Unlike many alphabetic numeral systems, the Armenian system does not use multiplication by 1,000 or 10,000 in order to express higher values. Instead, higher values were written out in full using lexical numerals.

===Higher numbers===
As the alphabet ended, various multiplicative methods were used for the expression of higher numbers in the different systems. In the Greek alphabetic system, for multiples of 1,000, the hasta sign was placed to the left below a numeral-sign to indicate that it should be multiplied by 1,000.

β = 2
͵β = 2,000
͵κ = 20,000
With a second level of multiplicative method – multiplication by 10,000 – the numeral set could be expanded. The most common method, used by Aristarchus, involved placing a numeral-phrase above a large M character (M = myriads = 10,000) to indicate multiplication by 10,000. This method could express numbers up to 100,000,000 (10^{8}).

20,704 − (2 ⋅ 10,000 + 700 + 4) could be represented as:
| $\overset {\beta}{\Mu}$ | ψδ | = 20,704 |

According to Pappus of Alexandria's report, Apollonius of Perga used another method. In it, the numerals above M = myriads = 10,000 represented the exponent of 10,000. The number to be multiplied by M was written after the M character. This method could express 5,462,360,064,000,000 as:
| $\overset {\gamma}{\Mu}$ | ͵EYZB | | $\overset {\beta}{\Mu}$ | ͵ΓX | | $\overset {\alpha}{\Mu}$ | ͵FY |
| 10000^{3} × 5462 | + | 10000^{2} × 3600 | + | 10000^{1} × 6400 | | | |

=== Distinguishing numeral-phrases from text===
Alphabetic numerals were distinguished from the words with special signs, most commonly a horizontal stroke above the numeral-phrase, but occasionally with dots placed to either side of it. The latter was manifested in the Greek alphabet with the hasta sign.

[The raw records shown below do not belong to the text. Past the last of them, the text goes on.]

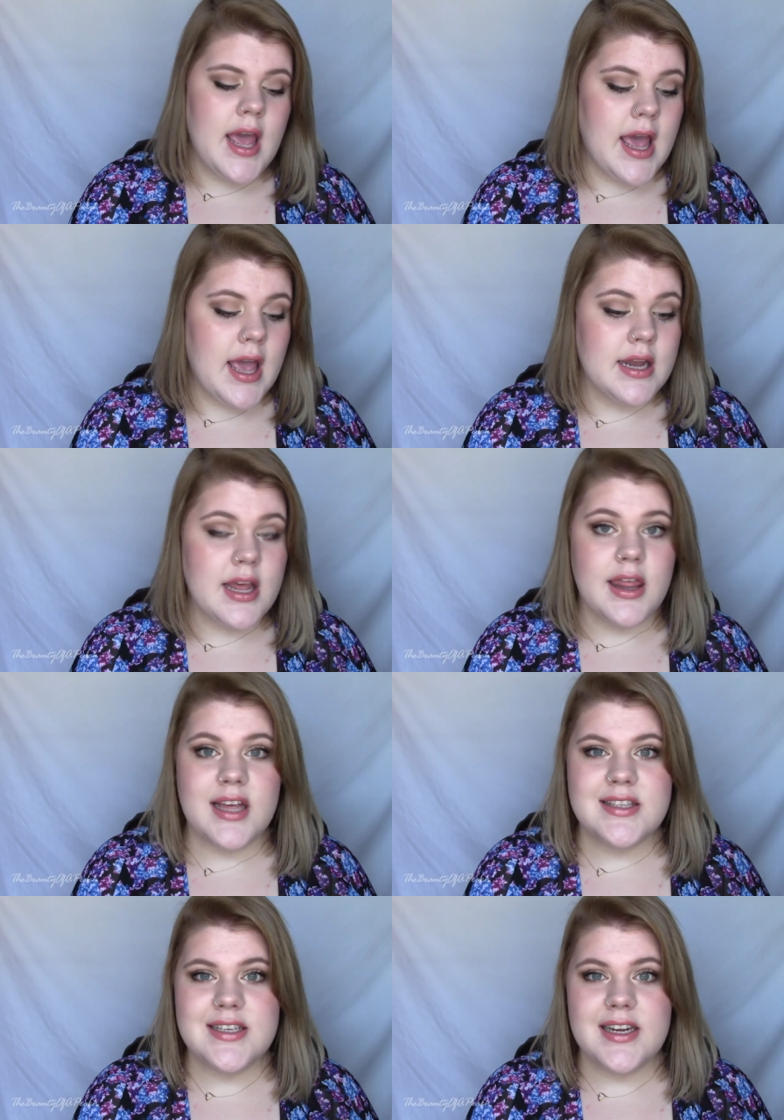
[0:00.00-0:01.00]
And
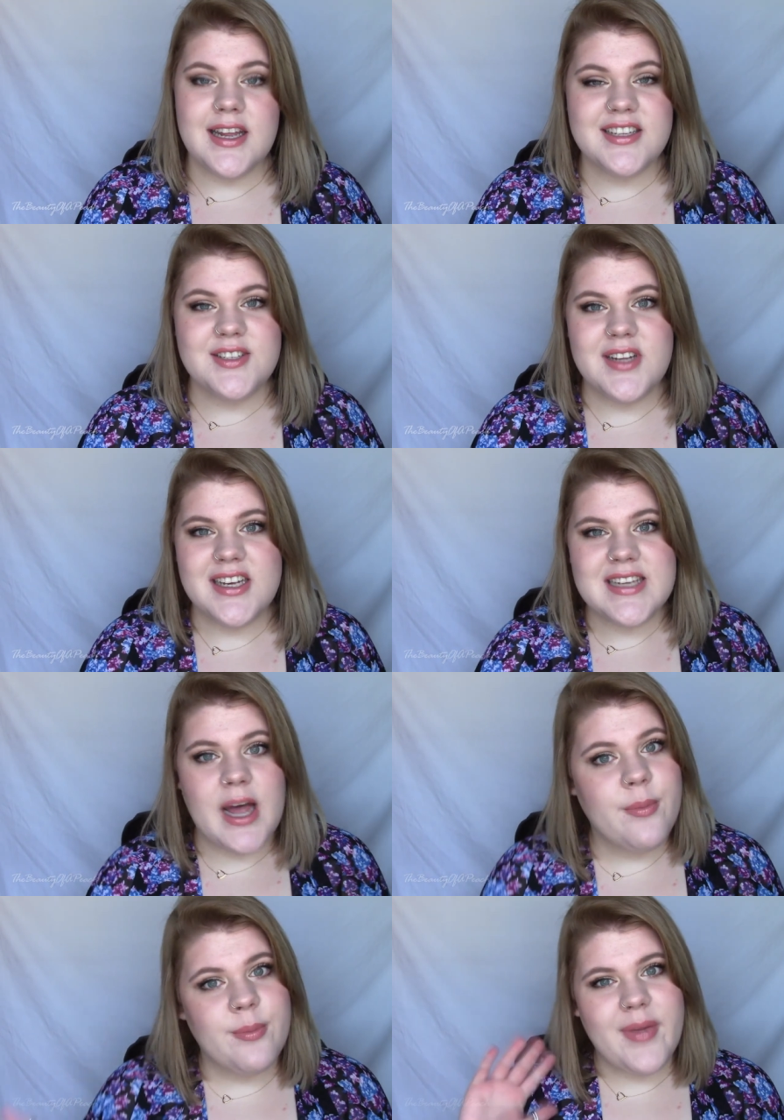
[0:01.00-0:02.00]
that's it, and until next
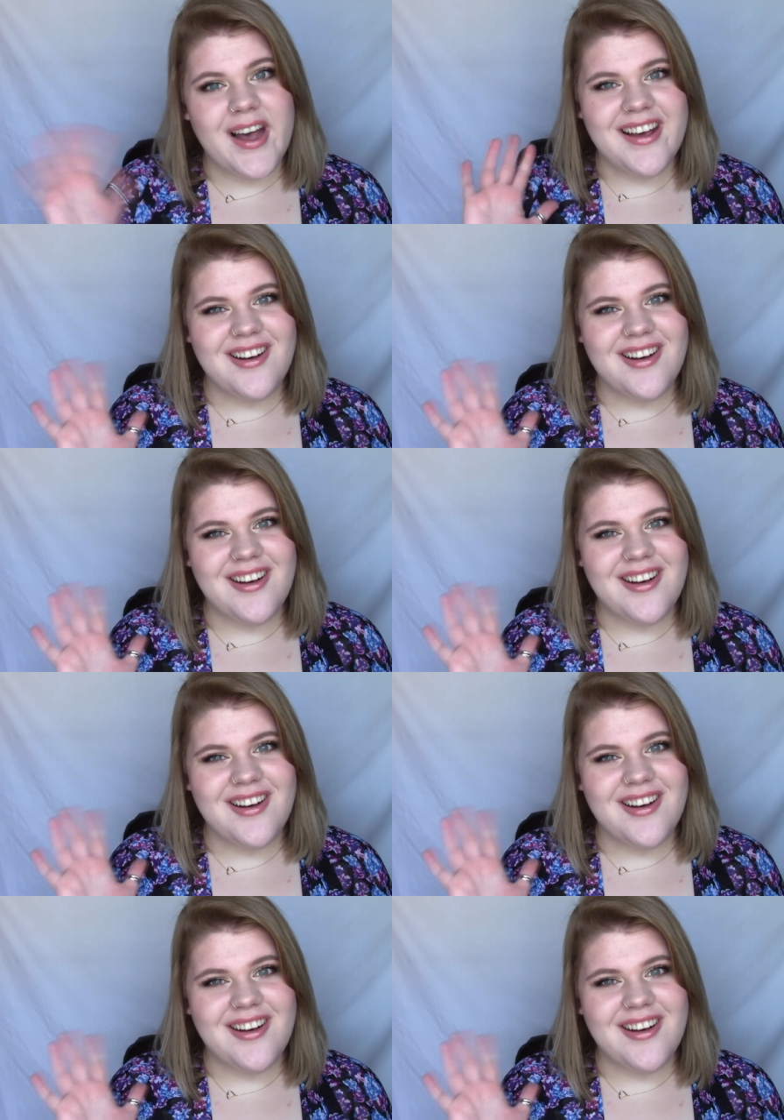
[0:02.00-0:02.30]
time, bye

Example of Gothic numerals

 = 285

In Ethiopic numerals, known as Geʽez, the signs have marks both above and below them to indicate that their value is numerical. The Ethiopic numerals are the exception, where numeral signs are not letters of their script. This practice became universal from the 15th century onwards.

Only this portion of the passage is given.